── Records to use ──

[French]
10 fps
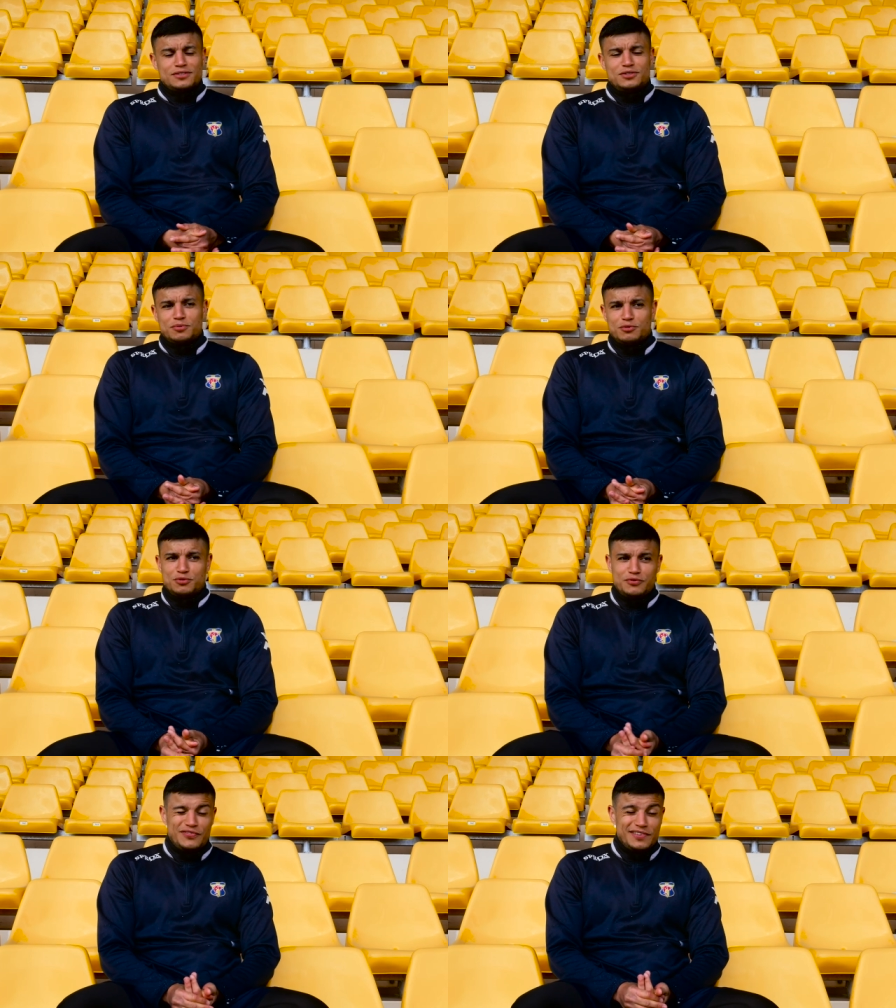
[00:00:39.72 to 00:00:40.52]
Je me
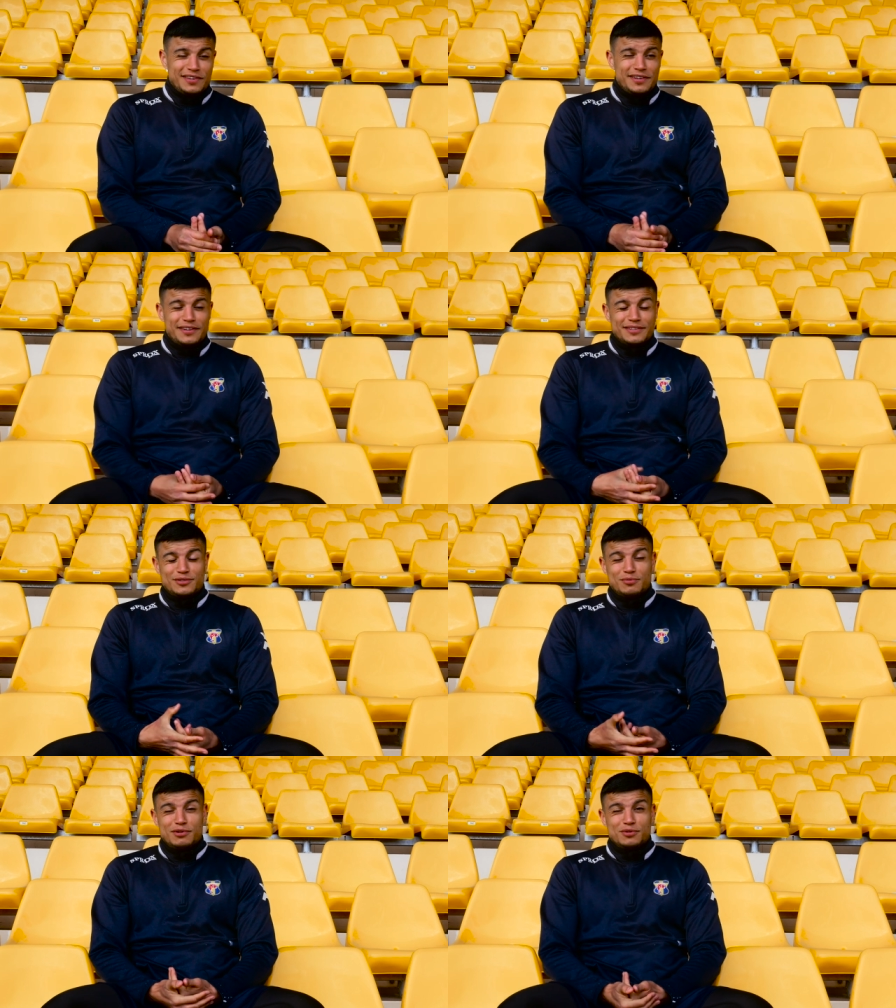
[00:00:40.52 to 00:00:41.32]
suis fait euh,
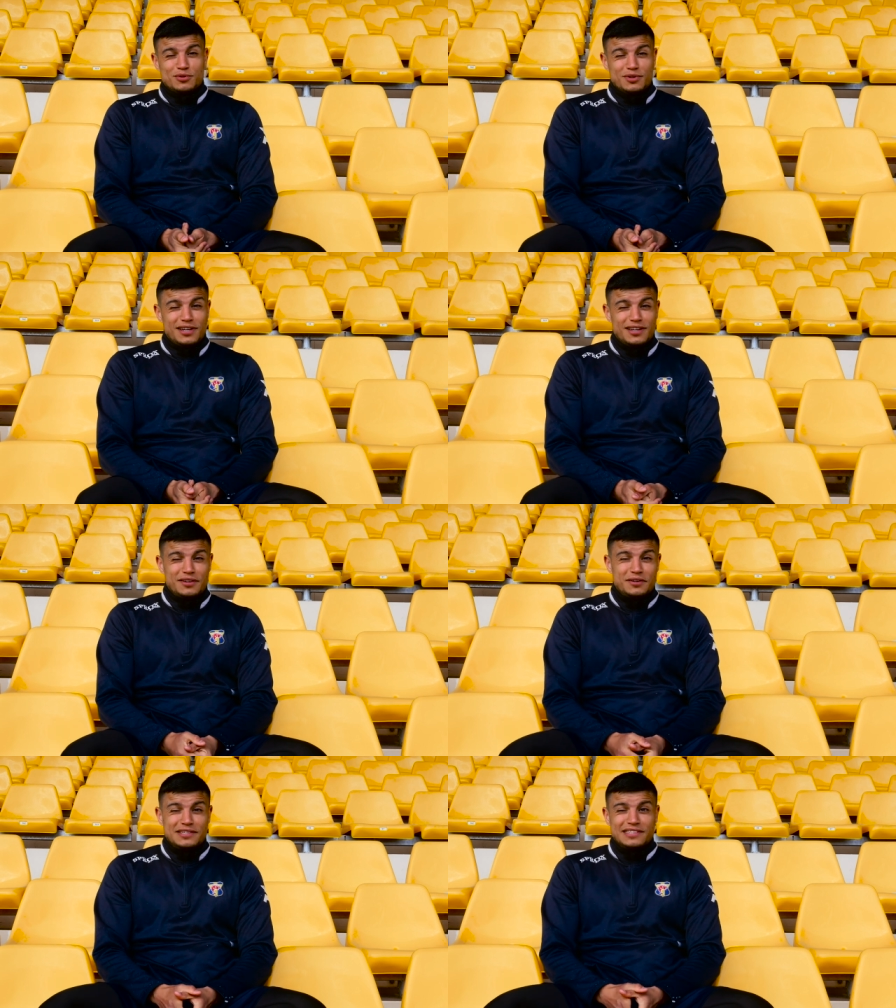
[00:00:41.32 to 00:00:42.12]
cette blessure-là,
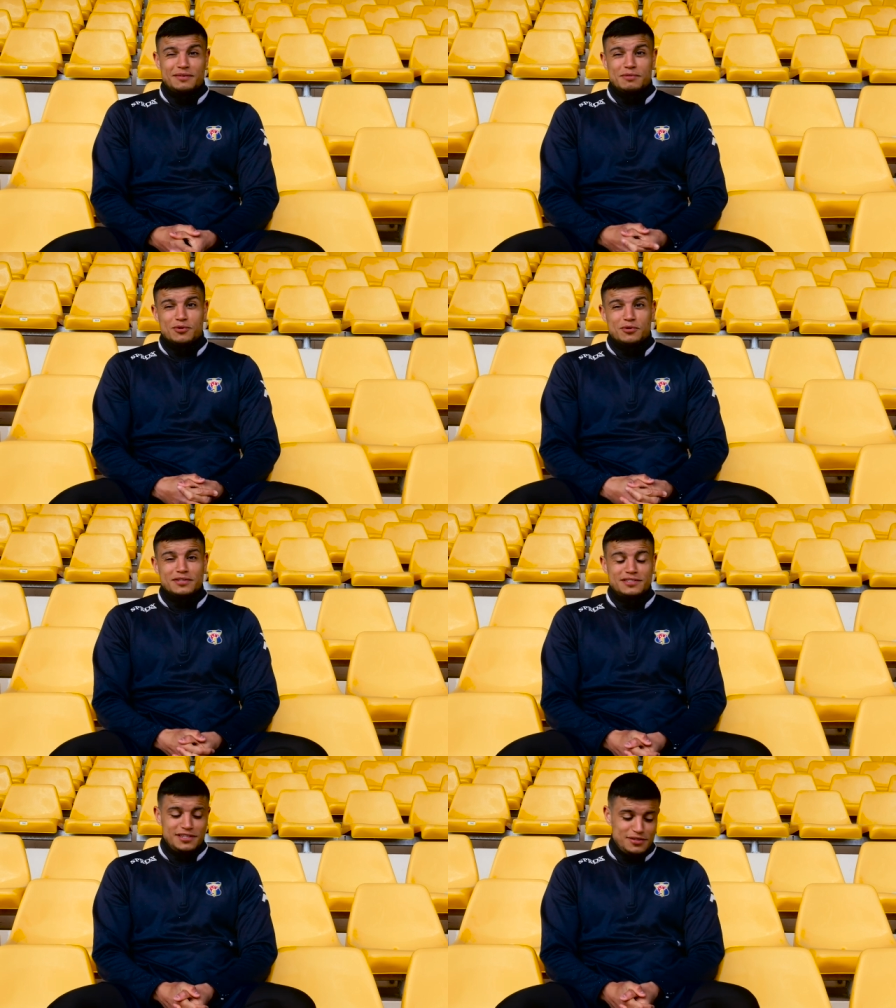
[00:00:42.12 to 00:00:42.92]
euh, ligament
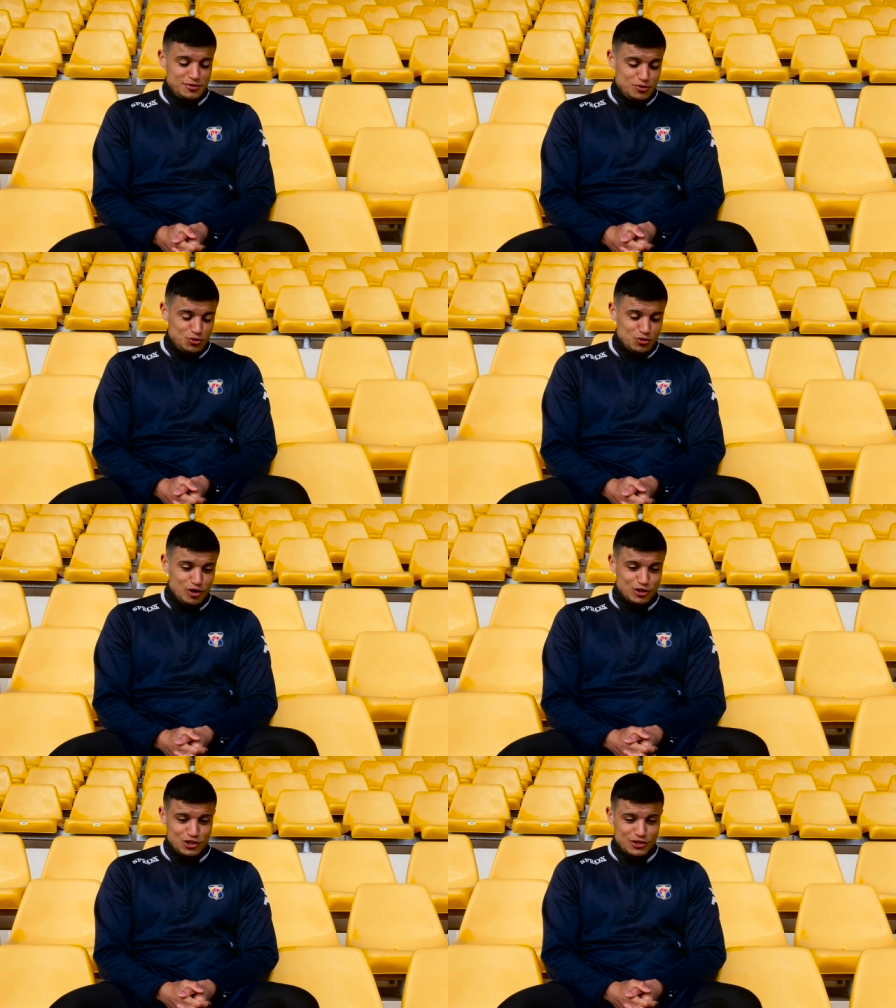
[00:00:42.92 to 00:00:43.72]
croisé euh, genou
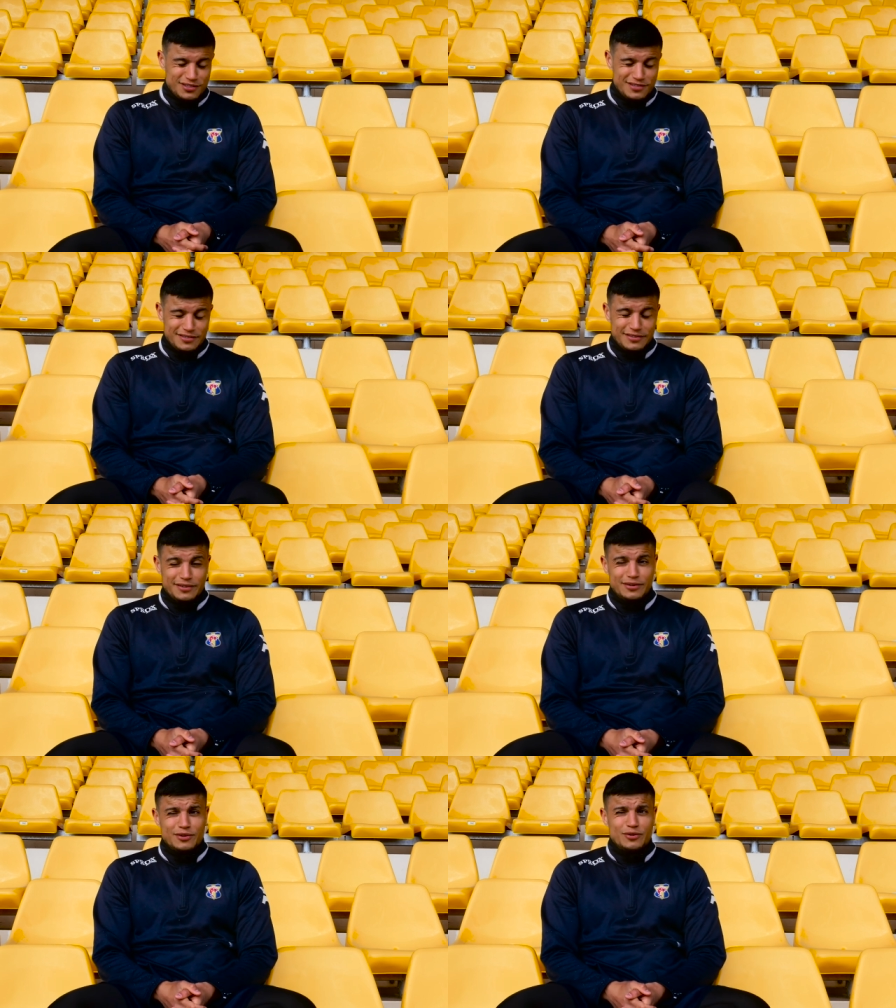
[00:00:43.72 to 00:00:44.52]
gauche,
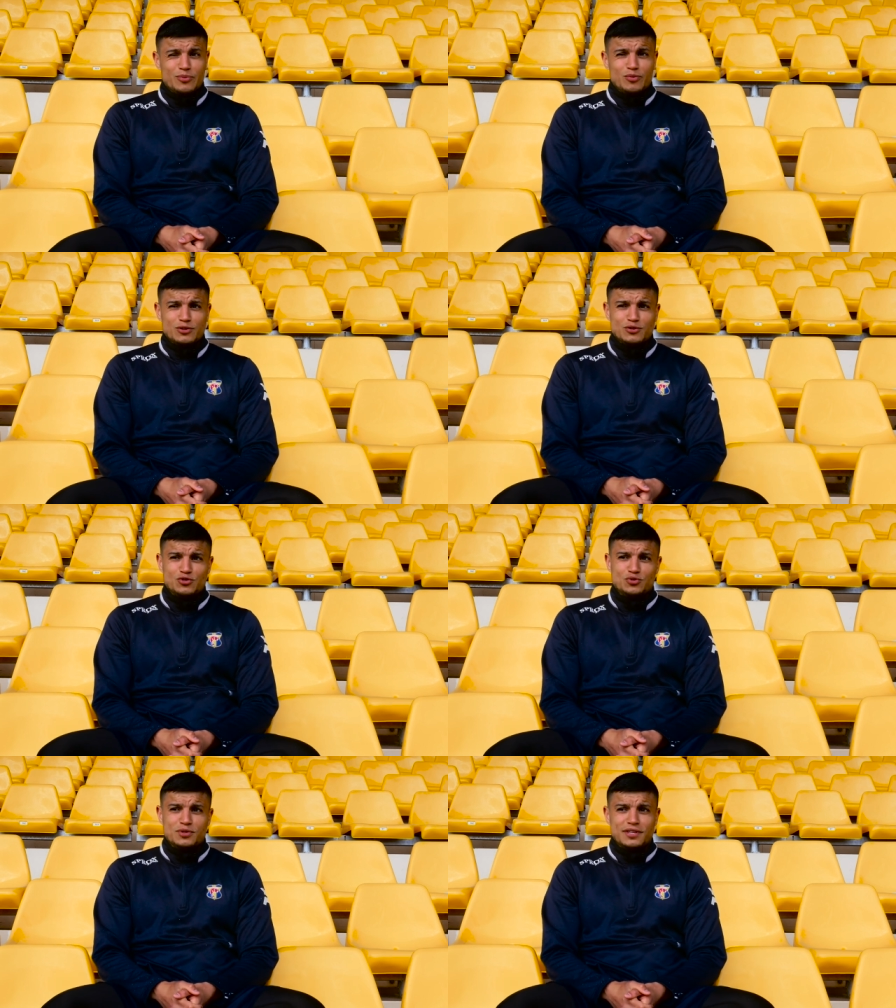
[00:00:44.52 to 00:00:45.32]
au mois de
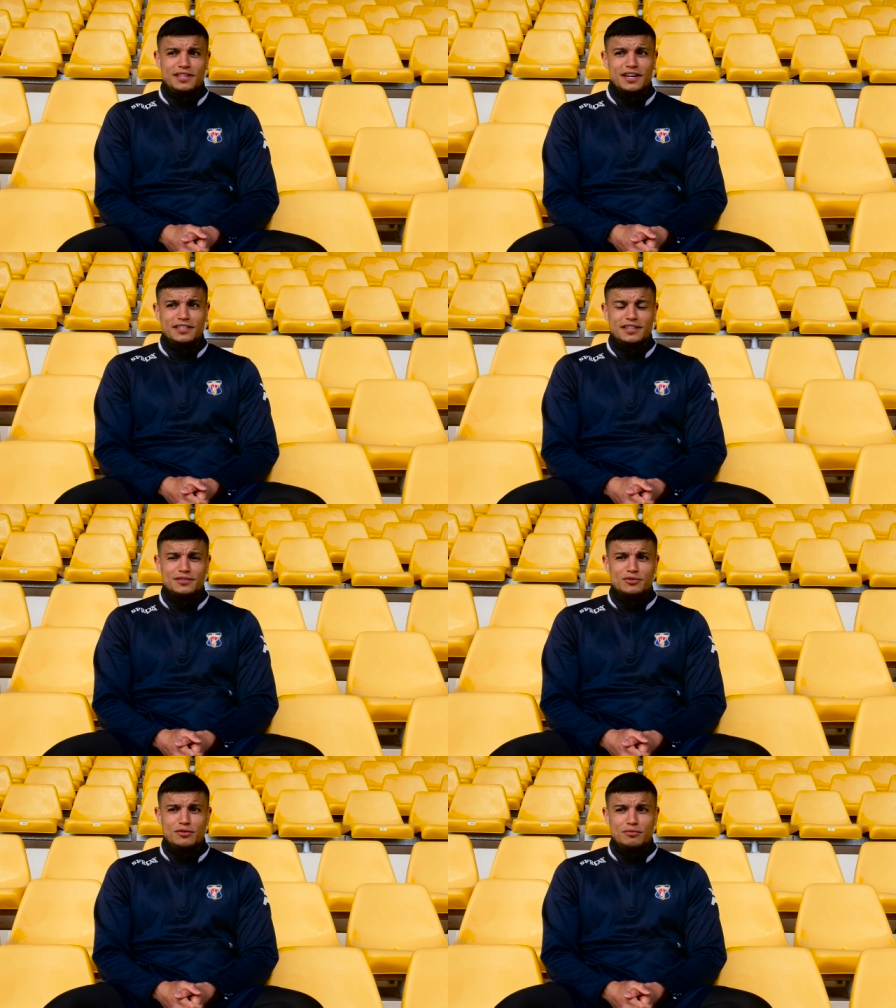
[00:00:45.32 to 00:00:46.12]
juillet dernier,
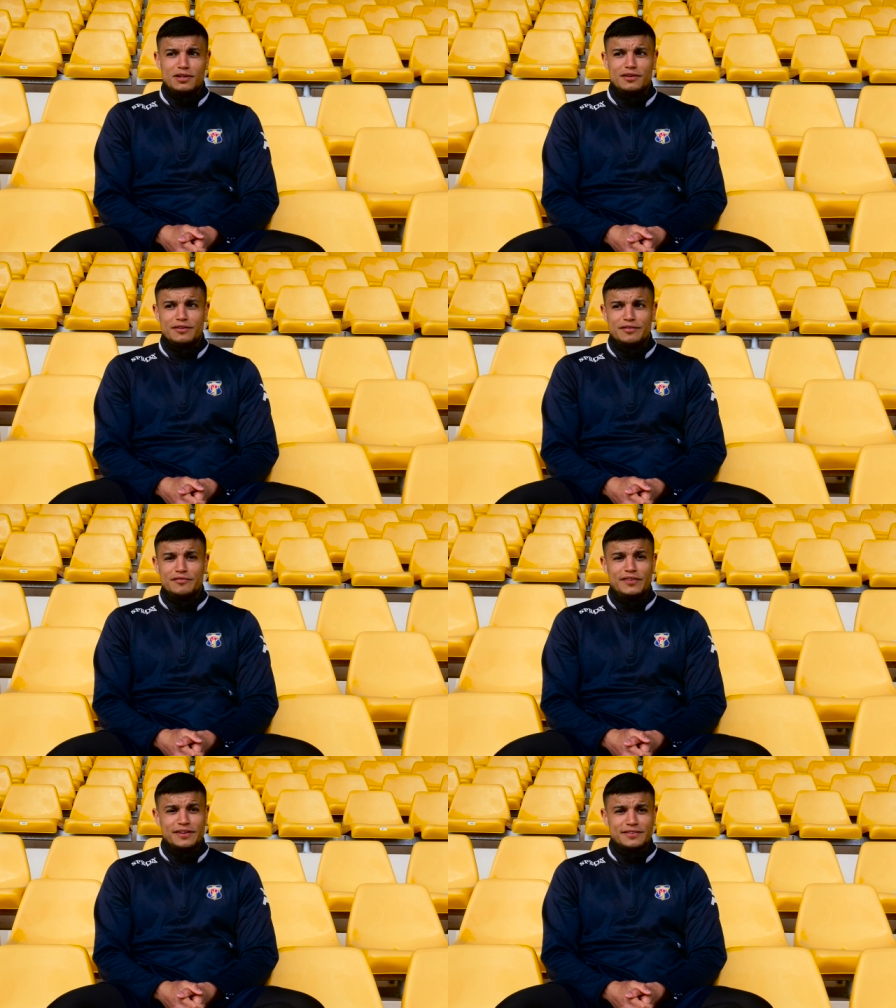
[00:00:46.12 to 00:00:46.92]
en
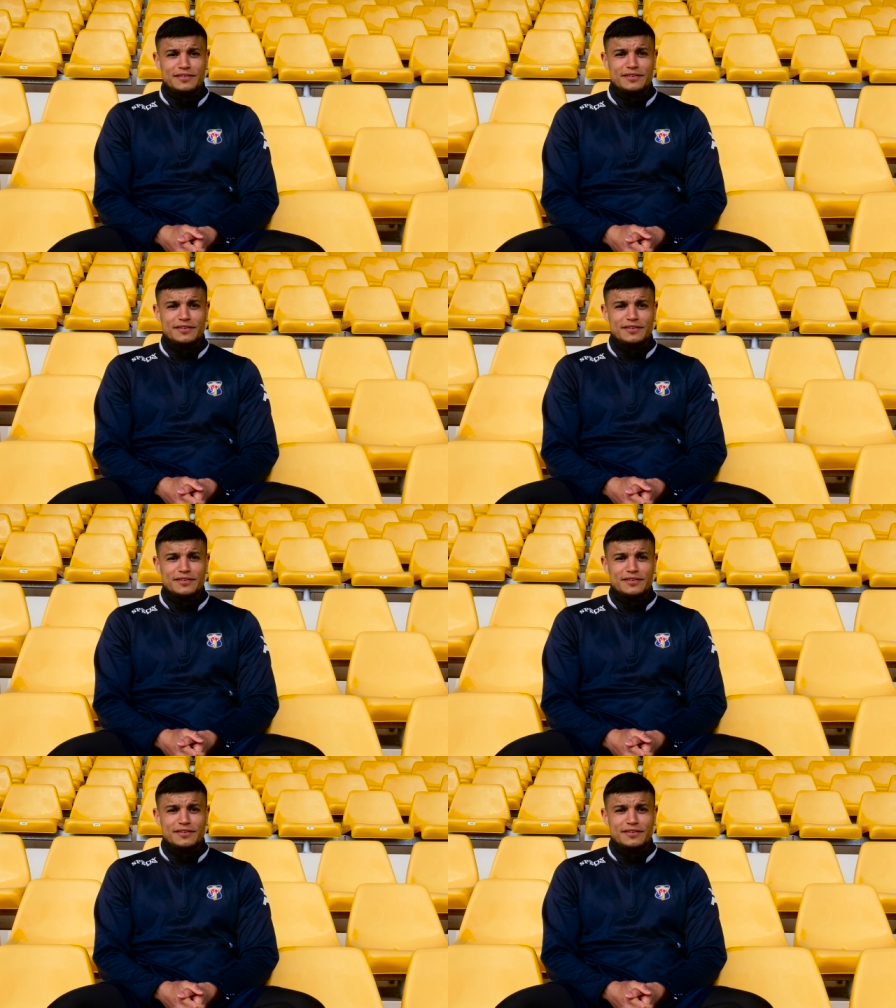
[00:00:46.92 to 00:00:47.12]
2020,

───

Work request: With the pictures set aside, copy each line above as written.

Written response:
[French]
10 fps
[00:00:39.72 to 00:00:40.52]
Je me
[00:00:40.52 to 00:00:41.32]
suis fait euh,
[00:00:41.32 to 00:00:42.12]
cette blessure-là,
[00:00:42.12 to 00:00:42.92]
euh, ligament
[00:00:42.92 to 00:00:43.72]
croisé euh, genou
[00:00:43.72 to 00:00:44.52]
gauche,
[00:00:44.52 to 00:00:45.32]
au mois de
[00:00:45.32 to 00:00:46.12]
juillet dernier,
[00:00:46.12 to 00:00:46.92]
en
[00:00:46.92 to 00:00:47.12]
2020,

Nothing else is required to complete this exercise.